Moscow was at the centre of the investigation into the poisoning of Alexander Litvinenko tonight after a radiation alert on several aircraft that flew to the Russian capital.
Friends of the former spy said the discovery of radioactivity on at least two British Airways planes further reinforced claims that Russia's security agents were behind the poisoning.
But there was another dramatic twist in the saga tonight with fresh poisoning claims involving the former Russian Prime Minister Yegor Gaidar.
Mr Gaidar is gravely ill and until recently was receiving treatment in Ireland - where he had been attending a conference - for what was thought to have been a diabetes-related condition.
He has since returned to Moscow, but tonight one of Mr Gaidar's aides said the doctors treating him there now believed he too had been poisoned.
"Doctors don't see a natural reason for the poisoning and they have not been able to detect any natural substance known to them in Mr Gaidar's body," spokesman Valery Natarov said. "So obviously we're talking about poisoning (and) it was not natural poisoning."
Officially, Scotland Yard made no comment on the Gaidar revelations. Detectives are aware of the case, but have had no involvement so far, while Alex Goldfarb, one of Mr Litvinenko's closest friends, said it was too early to draw any links between the two.
The Litvinenko investigation meanwhile, continued to gather pace today.
:: The inquest into his death was opened and adjourned at St Pancras coroner's court in north London where Dr Andrew Reid confirmed it appeared as though he had been exposed to, or administered polonium 210.
:: Home Secretary John Reid revealed that the number of contaminated sites had doubled from six to 12 and was likely to rise again.
:: Mr Reid also revealed that another two aircraft had been caught up in the radiation alert, although one was later given a clean bill of health.
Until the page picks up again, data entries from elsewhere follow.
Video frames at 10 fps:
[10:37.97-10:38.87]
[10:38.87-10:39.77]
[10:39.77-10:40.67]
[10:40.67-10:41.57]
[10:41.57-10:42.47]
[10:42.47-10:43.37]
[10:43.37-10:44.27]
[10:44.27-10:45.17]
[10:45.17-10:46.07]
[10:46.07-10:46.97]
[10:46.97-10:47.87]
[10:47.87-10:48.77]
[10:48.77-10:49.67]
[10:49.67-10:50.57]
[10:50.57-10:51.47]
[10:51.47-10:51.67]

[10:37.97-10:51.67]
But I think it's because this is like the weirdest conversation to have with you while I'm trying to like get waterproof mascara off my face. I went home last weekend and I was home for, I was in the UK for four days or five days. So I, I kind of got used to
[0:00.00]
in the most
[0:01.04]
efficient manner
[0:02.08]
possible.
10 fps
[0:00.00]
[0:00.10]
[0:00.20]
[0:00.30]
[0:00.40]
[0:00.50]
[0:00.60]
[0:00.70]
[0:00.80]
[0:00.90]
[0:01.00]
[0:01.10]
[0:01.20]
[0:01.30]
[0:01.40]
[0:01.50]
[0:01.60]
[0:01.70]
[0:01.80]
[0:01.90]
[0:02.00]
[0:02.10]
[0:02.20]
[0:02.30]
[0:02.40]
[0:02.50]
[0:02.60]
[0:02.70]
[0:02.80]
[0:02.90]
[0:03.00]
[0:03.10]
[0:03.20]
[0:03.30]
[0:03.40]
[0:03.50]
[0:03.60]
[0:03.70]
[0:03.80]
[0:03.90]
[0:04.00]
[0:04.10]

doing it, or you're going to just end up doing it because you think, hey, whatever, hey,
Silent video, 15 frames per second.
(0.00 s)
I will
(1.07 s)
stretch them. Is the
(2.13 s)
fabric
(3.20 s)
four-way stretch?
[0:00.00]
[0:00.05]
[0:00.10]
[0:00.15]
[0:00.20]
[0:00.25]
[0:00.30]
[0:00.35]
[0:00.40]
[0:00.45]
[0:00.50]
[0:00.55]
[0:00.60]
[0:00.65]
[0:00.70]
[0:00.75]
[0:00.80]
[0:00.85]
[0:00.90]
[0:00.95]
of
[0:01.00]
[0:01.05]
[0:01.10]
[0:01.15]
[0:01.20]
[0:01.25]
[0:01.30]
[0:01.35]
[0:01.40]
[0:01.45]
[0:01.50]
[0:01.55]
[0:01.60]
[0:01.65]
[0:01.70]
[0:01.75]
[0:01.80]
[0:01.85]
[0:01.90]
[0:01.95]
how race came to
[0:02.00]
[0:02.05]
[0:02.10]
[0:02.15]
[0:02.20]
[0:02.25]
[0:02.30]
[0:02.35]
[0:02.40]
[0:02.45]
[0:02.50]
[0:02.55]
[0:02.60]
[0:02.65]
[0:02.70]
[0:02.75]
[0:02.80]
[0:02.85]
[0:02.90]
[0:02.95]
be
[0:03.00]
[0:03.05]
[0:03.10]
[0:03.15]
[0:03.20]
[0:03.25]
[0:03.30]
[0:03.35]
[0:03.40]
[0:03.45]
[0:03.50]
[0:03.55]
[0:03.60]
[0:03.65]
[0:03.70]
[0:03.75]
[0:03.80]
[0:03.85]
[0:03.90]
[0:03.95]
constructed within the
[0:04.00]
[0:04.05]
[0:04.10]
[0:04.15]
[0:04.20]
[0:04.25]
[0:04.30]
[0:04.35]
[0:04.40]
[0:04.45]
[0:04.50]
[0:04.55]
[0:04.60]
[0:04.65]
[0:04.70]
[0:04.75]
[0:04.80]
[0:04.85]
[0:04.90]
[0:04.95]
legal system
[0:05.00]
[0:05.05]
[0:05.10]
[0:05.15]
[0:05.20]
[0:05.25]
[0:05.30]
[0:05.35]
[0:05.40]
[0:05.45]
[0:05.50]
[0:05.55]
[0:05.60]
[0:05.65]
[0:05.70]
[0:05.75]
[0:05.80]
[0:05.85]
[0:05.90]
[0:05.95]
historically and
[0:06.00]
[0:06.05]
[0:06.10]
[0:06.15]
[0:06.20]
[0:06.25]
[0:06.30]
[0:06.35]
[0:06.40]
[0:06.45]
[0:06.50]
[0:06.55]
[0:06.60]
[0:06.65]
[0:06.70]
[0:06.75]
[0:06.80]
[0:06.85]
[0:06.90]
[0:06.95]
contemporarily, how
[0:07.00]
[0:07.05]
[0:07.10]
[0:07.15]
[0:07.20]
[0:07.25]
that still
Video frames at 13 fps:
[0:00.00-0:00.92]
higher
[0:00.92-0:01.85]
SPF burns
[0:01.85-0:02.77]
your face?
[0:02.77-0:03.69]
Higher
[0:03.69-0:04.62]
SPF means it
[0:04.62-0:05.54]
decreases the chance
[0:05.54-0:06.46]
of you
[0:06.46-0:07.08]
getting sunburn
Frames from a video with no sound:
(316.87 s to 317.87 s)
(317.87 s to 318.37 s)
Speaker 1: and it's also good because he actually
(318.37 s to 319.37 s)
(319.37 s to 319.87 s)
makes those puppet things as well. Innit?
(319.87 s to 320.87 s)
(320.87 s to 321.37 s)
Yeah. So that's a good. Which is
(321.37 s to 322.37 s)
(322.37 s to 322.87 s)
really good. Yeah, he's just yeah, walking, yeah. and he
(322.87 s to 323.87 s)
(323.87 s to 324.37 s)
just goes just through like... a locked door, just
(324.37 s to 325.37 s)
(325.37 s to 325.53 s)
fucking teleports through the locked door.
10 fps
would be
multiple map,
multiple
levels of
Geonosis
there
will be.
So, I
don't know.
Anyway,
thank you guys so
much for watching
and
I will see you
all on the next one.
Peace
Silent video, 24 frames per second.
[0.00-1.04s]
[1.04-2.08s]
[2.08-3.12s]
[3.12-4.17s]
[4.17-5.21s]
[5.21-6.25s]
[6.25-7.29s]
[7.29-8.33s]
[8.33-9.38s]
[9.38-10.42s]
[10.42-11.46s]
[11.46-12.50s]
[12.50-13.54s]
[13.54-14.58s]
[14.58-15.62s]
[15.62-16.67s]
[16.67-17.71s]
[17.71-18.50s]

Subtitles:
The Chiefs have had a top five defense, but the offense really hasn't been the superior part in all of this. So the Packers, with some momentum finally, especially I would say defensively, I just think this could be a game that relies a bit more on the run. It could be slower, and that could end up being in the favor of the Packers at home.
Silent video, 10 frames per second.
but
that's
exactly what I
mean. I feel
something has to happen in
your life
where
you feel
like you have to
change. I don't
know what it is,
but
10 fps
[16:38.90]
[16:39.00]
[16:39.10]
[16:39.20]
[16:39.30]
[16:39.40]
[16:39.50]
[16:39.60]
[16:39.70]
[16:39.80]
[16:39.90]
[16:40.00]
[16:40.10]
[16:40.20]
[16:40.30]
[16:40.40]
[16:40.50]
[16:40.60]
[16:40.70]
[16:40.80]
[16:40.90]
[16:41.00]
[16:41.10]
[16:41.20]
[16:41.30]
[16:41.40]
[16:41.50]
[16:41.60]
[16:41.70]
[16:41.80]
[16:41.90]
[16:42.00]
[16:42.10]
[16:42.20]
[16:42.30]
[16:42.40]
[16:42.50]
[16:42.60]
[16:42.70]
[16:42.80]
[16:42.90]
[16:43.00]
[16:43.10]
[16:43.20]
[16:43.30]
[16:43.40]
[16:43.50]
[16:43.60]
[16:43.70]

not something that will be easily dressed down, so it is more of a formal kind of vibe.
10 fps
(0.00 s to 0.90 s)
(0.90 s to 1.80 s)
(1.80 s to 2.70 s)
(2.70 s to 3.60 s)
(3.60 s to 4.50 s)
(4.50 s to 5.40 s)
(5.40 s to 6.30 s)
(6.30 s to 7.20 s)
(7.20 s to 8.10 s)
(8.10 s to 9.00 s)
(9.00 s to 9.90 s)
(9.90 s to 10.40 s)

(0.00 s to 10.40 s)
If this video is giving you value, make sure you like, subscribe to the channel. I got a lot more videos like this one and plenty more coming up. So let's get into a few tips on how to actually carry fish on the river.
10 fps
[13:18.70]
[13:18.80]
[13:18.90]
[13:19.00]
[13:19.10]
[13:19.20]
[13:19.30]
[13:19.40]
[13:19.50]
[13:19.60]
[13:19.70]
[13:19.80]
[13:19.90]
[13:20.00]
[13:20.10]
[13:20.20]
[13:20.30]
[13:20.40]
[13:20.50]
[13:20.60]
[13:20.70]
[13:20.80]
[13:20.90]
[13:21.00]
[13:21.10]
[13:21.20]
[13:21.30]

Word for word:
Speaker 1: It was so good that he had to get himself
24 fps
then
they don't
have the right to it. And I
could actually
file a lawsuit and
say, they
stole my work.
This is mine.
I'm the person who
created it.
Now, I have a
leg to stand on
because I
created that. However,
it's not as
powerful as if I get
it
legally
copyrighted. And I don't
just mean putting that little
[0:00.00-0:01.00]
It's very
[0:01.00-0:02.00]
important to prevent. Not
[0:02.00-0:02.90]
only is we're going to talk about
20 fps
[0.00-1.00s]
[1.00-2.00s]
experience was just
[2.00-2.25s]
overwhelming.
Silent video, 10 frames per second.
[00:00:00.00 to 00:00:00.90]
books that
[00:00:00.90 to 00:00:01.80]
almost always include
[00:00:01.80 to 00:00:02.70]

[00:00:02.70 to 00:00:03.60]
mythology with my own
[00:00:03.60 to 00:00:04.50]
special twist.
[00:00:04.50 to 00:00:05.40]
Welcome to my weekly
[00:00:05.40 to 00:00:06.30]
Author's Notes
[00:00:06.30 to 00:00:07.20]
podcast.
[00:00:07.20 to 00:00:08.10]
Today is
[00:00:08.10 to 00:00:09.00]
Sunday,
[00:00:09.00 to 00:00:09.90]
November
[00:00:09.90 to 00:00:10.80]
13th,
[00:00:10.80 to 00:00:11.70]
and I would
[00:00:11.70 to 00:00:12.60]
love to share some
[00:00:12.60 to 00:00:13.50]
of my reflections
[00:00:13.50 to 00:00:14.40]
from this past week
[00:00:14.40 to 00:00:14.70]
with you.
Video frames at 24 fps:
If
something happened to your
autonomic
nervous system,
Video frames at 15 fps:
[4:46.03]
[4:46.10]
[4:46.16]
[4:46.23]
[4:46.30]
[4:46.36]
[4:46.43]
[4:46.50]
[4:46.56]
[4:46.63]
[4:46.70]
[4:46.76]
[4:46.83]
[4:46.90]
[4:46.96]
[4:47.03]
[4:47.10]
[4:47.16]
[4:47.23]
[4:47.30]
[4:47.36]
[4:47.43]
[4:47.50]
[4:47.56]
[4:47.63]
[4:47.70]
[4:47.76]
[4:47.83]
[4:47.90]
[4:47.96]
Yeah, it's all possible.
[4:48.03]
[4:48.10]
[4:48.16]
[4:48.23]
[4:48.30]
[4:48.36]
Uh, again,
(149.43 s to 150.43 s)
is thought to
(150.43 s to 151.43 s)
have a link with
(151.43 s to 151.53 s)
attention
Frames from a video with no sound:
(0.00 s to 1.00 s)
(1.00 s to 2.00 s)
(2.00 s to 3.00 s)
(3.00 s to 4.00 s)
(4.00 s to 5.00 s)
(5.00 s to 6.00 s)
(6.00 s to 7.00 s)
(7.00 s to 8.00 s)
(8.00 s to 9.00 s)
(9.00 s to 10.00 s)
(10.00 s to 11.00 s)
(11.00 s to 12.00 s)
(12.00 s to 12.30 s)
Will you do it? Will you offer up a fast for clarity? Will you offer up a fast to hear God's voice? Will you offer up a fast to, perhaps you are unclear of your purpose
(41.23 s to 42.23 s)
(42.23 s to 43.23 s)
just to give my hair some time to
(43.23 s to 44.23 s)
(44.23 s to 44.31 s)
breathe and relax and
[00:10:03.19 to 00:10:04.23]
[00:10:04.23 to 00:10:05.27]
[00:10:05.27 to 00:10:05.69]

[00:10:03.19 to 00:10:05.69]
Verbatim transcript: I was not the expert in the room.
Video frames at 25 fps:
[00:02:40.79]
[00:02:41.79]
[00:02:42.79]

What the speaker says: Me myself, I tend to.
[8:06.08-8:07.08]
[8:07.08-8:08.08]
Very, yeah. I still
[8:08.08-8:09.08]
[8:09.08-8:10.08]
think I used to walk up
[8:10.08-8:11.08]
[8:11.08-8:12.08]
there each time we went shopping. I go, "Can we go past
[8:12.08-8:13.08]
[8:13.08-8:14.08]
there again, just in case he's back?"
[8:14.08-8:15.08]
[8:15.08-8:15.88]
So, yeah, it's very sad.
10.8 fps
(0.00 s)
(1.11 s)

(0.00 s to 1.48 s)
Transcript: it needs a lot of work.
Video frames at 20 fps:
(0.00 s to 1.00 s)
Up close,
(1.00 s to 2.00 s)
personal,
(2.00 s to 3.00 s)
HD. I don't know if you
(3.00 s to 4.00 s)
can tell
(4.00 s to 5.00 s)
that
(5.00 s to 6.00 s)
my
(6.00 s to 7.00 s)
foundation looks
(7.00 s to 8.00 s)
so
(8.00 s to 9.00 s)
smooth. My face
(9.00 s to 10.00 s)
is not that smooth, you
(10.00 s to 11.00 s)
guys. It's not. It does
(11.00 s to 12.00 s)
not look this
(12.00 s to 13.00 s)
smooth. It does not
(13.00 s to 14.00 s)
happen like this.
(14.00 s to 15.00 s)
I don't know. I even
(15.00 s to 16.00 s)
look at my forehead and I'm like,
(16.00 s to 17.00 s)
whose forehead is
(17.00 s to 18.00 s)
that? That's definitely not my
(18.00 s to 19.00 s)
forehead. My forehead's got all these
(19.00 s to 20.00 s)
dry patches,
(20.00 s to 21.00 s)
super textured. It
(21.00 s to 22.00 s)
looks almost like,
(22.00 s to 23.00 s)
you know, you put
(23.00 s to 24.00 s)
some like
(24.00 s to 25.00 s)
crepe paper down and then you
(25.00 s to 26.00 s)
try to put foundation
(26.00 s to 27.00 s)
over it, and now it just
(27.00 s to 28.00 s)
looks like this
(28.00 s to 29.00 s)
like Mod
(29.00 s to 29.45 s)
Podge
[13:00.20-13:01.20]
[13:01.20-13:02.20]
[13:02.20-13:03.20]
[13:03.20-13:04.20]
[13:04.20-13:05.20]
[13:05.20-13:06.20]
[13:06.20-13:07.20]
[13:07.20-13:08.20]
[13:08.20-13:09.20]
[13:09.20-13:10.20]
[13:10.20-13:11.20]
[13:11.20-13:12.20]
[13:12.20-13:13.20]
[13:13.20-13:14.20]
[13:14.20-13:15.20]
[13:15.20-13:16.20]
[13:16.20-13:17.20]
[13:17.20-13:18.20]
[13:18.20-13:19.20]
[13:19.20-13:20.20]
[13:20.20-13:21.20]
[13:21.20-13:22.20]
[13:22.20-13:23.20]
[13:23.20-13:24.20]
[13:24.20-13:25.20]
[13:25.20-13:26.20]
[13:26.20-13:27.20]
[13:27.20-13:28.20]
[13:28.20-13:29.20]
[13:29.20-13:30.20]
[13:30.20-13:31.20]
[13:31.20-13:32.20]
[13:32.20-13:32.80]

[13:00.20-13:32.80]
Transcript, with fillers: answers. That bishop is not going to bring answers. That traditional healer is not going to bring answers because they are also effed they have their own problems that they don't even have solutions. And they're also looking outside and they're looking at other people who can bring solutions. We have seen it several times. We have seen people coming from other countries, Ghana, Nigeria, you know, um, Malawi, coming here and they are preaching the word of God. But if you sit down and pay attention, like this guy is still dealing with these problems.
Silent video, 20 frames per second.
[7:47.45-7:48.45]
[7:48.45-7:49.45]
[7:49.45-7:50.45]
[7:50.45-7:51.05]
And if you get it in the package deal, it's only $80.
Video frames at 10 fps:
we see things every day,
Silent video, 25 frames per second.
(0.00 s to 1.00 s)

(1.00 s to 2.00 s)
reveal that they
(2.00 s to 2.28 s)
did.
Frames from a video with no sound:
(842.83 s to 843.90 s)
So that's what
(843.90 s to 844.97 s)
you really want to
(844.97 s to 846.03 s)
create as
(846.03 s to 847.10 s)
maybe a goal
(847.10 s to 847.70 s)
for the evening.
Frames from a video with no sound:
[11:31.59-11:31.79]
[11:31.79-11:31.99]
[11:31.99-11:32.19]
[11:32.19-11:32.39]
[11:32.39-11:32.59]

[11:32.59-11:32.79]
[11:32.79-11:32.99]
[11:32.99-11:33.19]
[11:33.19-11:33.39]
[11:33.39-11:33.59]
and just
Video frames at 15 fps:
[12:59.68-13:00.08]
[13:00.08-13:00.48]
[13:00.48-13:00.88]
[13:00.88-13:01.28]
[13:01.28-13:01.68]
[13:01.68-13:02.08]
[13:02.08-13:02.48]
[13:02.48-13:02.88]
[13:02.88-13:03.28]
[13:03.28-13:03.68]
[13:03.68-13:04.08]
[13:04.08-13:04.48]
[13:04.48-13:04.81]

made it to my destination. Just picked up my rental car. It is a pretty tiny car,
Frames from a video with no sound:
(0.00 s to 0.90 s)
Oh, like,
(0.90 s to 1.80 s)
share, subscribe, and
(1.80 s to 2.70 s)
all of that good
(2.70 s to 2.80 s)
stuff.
Government scientists are still pursuing a Russian aircraft to search for traces of alpha radiation - the type emitted by polonium 210.
:: Metropolitan Police Commissioner Sir Ian Blair said the cost of the police investigation so far was £300,000.
But tonight it was the Moscow connection in the spotlight, after it emerged three grounded planes flew between London and the Russian capital more often than any other route.
An initial sweep by Home Office scientists found low levels of radioactive traces on two of the aircraft, Boeing 767s, at Heathrow. A third is grounded in Moscow.
At the opening of the inquest into Mr Litvinenko's death today, Mr Goldfarb said: "If you look at the flight numbers BA have released, the first flight they are interested in was five days before the poisoning - the Moscow-Heathrow flight on October 25.
"This tells you that the police are looking for the ways of delivery of this material into London and this reinforces the theory that the origin of this material that killed Alexander was in Moscow.
"We still believe this is a murder perpetrated by agents of Russia's intelligence services."
There have been no arrests in the investigation so far. Mr Litvinenko's death is still being treated as suspicious.
Ex-KGB man Mr Litvinenko, a fierce critic of Russian President Vladimir Putin, died on Thursday last week. In his deathbed statement he accused Putin of being behind his poisoning. The Kremlin has denied any responsibility.
Among the 12 locations where traces of contamination have been discovered are the Itsu sushi restaurant in Piccadilly, the Millennium Hotel in Grosvenor Square, Mr Litvinenko's home, a friend's car apparently used to take him to hospital, Barnet General Hospital, University College Hospital, and the two grounded BA aircraft at Heathrow.
BA estimates that 33,000 passengers and 3,000 staff are involved in the alert relating to their grounded aircraft. A total of 221 flights to 10 destinations from October 25 to November 29 are being examined.
However, the Health Protection Agency (HPA) insists the health risk to the passengers is likely to be extremely low.
So far NHS Direct has received 1,707 calls since the radiation scare began. Call levels were five times higher than usual following last night's alert.
BA said there had been 5,500 calls to the company's hotline and 60,000 hits on the part of its website dealing specifically with the radiation alert.
A post-mortem examination will be carried out at the Royal London Hospital tomorrow, with special precautions being taken because of the nature of Mr Litvinenko's death.